Pamięć i dar wspomnień jest zatem jednym z ważnych
tematów Traktatu o łuskaniu fasoli. Narrator
opowiada tajemniczemu przybyszowi, który przyszedł do
niego, by kupić fasoli, niektóre najistotniejsze i drobne
epizody swojego życia. Wspomnienie goni wspomnienie,
co jakiś czas któryś z bohaterów wspomnień czy jakiś
drobiazg, zdarzenie dają początek innej historii. Bo taka
jest natura wspomnień, że nie można zaprowadzić
w nich żadnego porządku, szczególnie wtedy, gdy
należymy do świata kultury chłopskiej, kultury słowa
mówionego. A przecież z takich środowisk – chłopskich
lub inteligenckich z bardzo wyraźnymi chłopskimi
korzeniami – pochodzą wszyscy chyba bohaterowie
powieści Wiesława Myśliwskiego.
Przez całe dzieciństwo żyłam w pełnym dygresji
gąszczu wielowątkowych opowieści. Opowiadała matka
i babka. Byłam przekonana, że życie wśród rodzinnych
opowieści, mitów, ludzi i zdarzeń dawno minionych jest
normalnym codziennym doświadczeniem każdego
człowieka. Kiedy jednak podrosłam, zauważyłam, że
moje rodzinne doświadczenie jest odmienne i bardzo
szczególne na tle zmieniającego się świata, gdzie –
pozwolę sobie na banalne spostrzeżenie – miejsce
ustnej opowieści, rodzinnej gawędy, zajmuje serial
telewizyjny.
Rytm prozy Wiesława Myśliwskiego jest mi szczególnie
bliski. Bohaterowie opowiadają niezwykłym językiem –
codziennym, pozbawionym tzw. „uczonych słów” –
naukowej terminologii. Język ich opowieści jest bardzo
bogaty, a przede wszystkim konkretny.
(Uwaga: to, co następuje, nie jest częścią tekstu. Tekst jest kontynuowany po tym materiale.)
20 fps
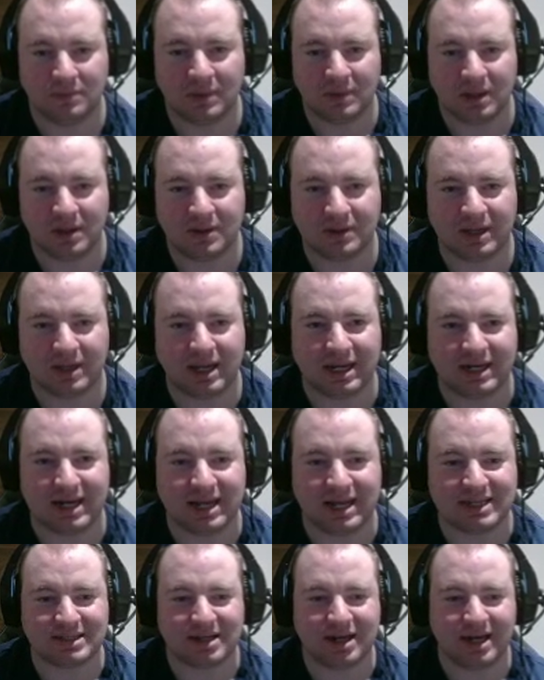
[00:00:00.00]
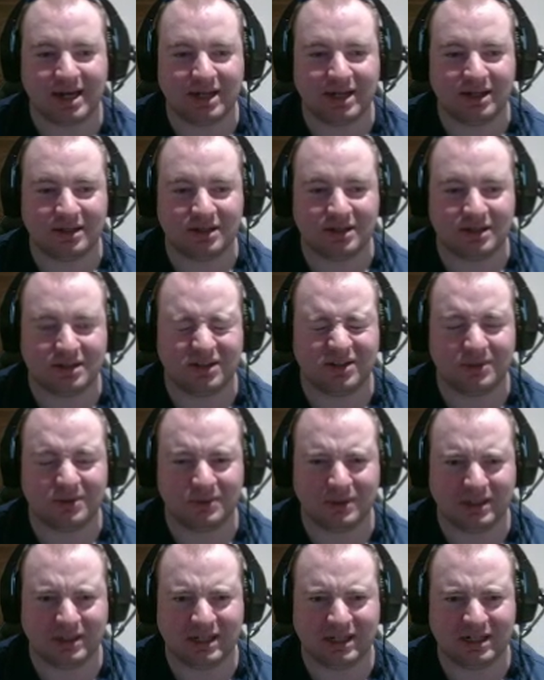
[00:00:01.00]
Okay, that is Island 2
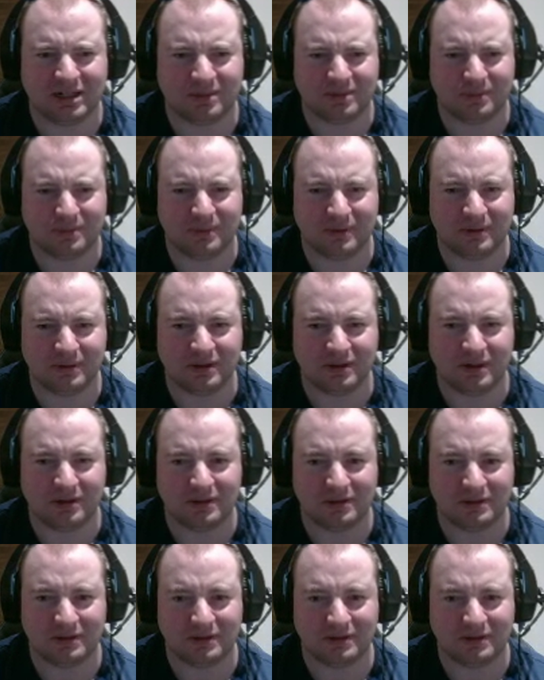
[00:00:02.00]
cleanup done.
Za pomocą tego
języka bohater Traktatu o łuskaniu fasoli nie tylko
przekazuje historię swojego życia, ale także formułuje
prawdy filozoficzne, trudne prawa dotyczące ludzkiej
egzystencji.
Tak ten świat ułożony, co mam panu tłumaczyć.
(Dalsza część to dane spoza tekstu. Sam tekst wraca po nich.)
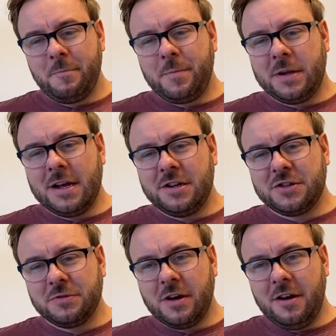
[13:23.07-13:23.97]

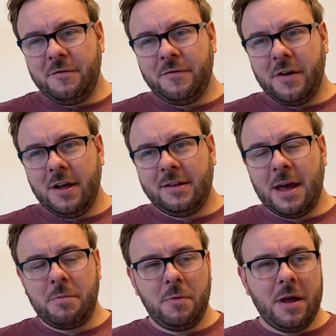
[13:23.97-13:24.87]
potential kind of
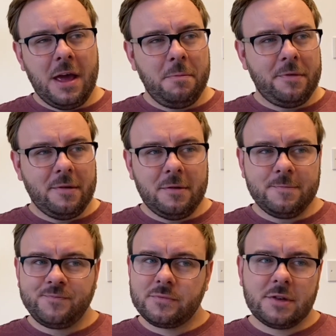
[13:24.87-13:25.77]
depot names or
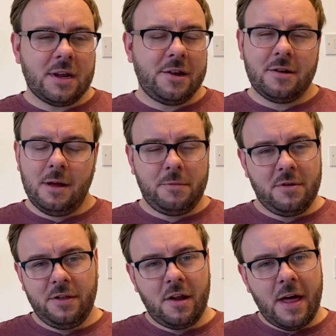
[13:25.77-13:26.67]
station names or
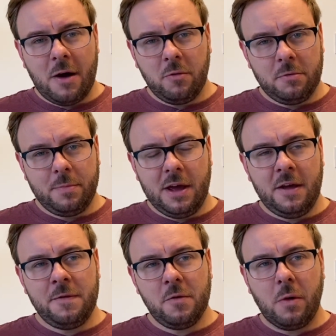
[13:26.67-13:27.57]
anything like that will be
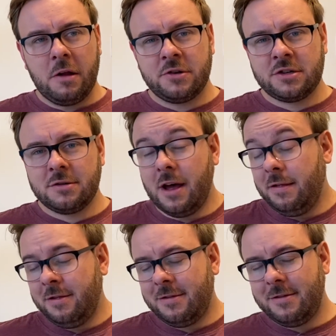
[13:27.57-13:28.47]
in the Welsh.
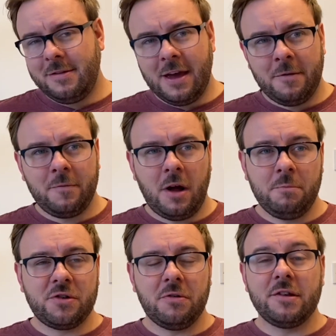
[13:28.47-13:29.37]
And yeah, I'm
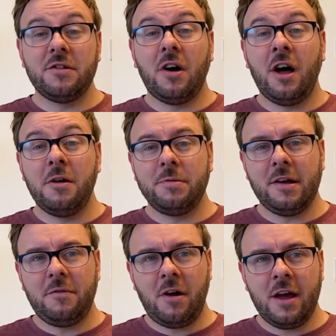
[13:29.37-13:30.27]
sure it's not
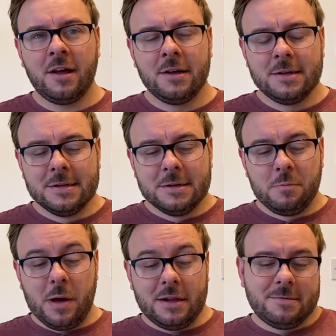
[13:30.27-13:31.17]
100% right,
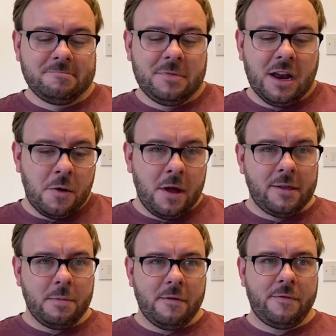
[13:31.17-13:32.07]
but you know, it's
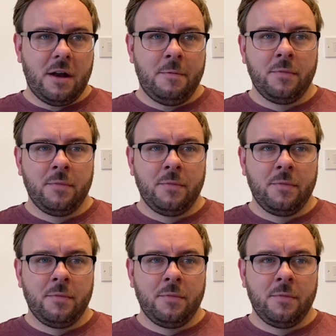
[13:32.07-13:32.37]
a bit of fun.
Obaj na nim jesteśmy. Chyba nie ma pan wątpliwości ?
O łuskamy fasolę, więc jesteśmy. Ktoś już coś takiego
powiedział, co prawda. Tylko że to nie wystarczy.
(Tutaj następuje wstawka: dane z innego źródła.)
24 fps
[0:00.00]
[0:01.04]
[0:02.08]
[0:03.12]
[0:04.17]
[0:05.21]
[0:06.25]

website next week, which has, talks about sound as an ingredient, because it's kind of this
Każdego musi jeszcze coś potwierdzać. Albo ktoś. Ale
dopóki łuskamy fasolę, nie musimy się potwierdzać. Nie
to chciałem powiedzieć. Chciałem powiedzieć, że samo
istnienie nie jest żadnym dowodem. Istnienie obdarza
nas samymi zwątpieniami***.
To „filozofowanie” nie brzmi nieprawdziwie, bo
w tradycyjnej gawędzie zawsze jest miejsce na zdziwienie,
że tak oto toczy się świat, refleksję, czasami błahą,
niekiedy istotną i głęboką mającą wymiar prawdy
ogólnej, ważniejszej niż wyczytana w książce, bo
potwierdzonej doświadczeniem osoby, która snuje
opowieść. Jest zatem Traktat wielką pochwałą stanu
zadumy nad życiem, pochwałą życia zdolnego do
kontemplacji, do refleksji nad światem, który jawi się
nam nieraz jako zbiór oderwanych od siebie,
przypadkowych, chaotycznych zdarzeń. Zaduma,
kontemplacja jest też niejednokrotnie jedyną metodą
pozwalającą ten chaotyczny świat uporządkować
i scalić. Nie oznacza ona jednak zrozumienia
i rozwikłania wszystkich tajemnic. Traktat o łuskaniu
fasoli jest książką o tajemnicy życia. Bohater powieści,
opowiadając o różnych zdarzeniach z życia swojego
i cudzego, pozostawia wiele spraw niewyjaśnionych.
Dużo zdarzeń i postaci zostaje w zagadkowy sposób
przedstawionych czy wspomnianych już w pierwszych
rozdziałach powieści. Czytamy utwór Myśliwskiego
z zapartym tchem i naiwny pytaniem, które zwykle
towarzyszy lekturze powieści akcji: „co dalej?, jak ta
historia się skończy ?” Im bliżej końca, tym więcej
pojawia się pytań: Jaka jest tajemnica poczęcia
i przyczyna śmierci stryja Jana? Z kim narrator przeżył
swoją inicjację seksualną? Jaką tajemnicę ukrywał
nauczyciel od muzyki i co się z nim ostatecznie stało?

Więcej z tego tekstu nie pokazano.